**Task:** Every record needs to be repeated exactly; its pictures do not.
[[ Supplied material open ]]
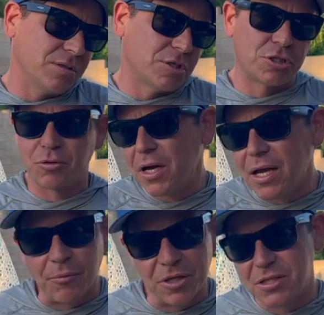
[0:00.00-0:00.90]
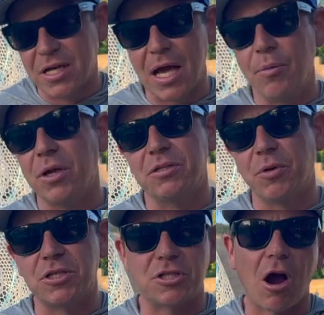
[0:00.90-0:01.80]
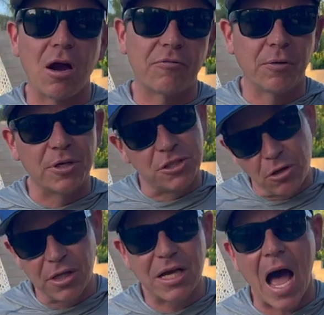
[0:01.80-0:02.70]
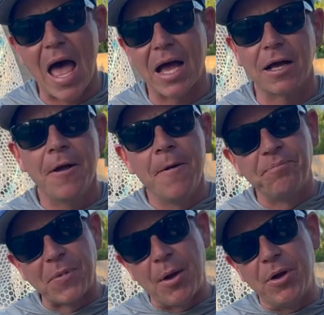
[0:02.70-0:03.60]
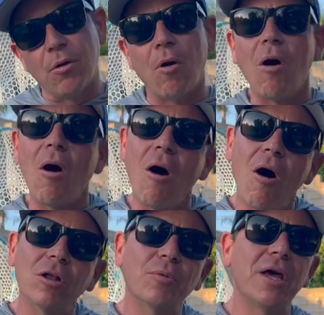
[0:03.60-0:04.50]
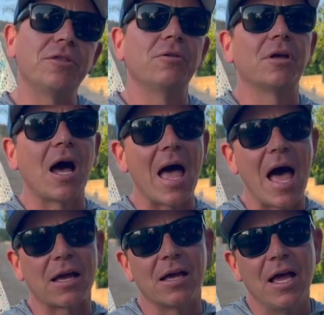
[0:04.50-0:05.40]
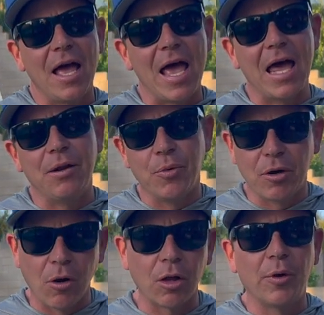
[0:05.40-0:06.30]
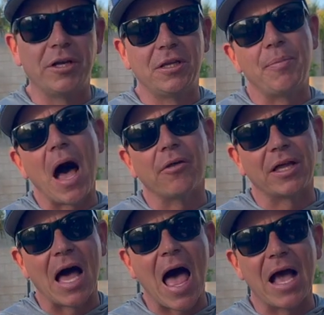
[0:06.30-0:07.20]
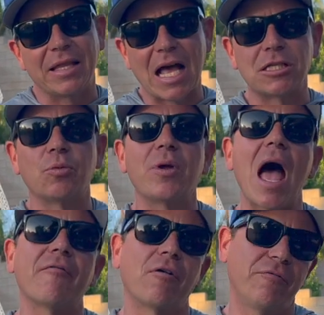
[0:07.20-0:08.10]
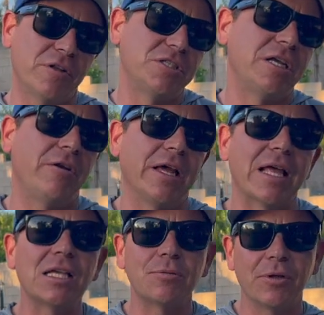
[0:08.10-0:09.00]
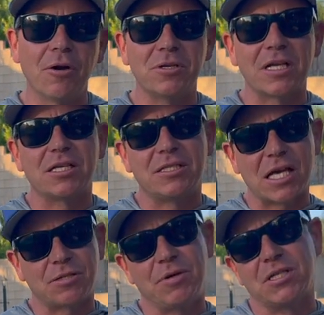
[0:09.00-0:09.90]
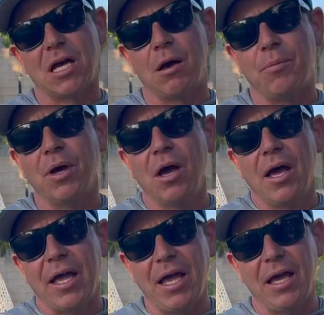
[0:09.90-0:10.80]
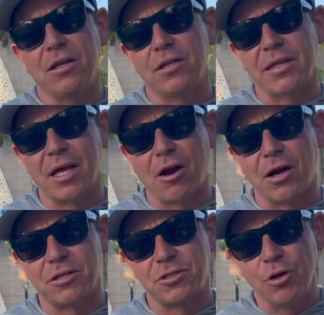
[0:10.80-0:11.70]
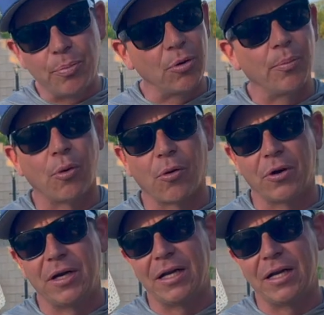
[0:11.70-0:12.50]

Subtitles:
The string, we should say, would start from the stern of the kayak, and we go all the way through the kayak, and then we go all the way to the bow of the kayak, and that's where we have our foot steering. And that's where those accessories come and that are super important.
[[ Supplied material closed ]]
**Problem solution:**
[0:00.00-0:00.90]
[0:00.90-0:01.80]
[0:01.80-0:02.70]
[0:02.70-0:03.60]
[0:03.60-0:04.50]
[0:04.50-0:05.40]
[0:05.40-0:06.30]
[0:06.30-0:07.20]
[0:07.20-0:08.10]
[0:08.10-0:09.00]
[0:09.00-0:09.90]
[0:09.90-0:10.80]
[0:10.80-0:11.70]
[0:11.70-0:12.50]

Subtitles:
The string, we should say, would start from the stern of the kayak, and we go all the way through the kayak, and then we go all the way to the bow of the kayak, and that's where we have our foot steering. And that's where those accessories come and that are super important.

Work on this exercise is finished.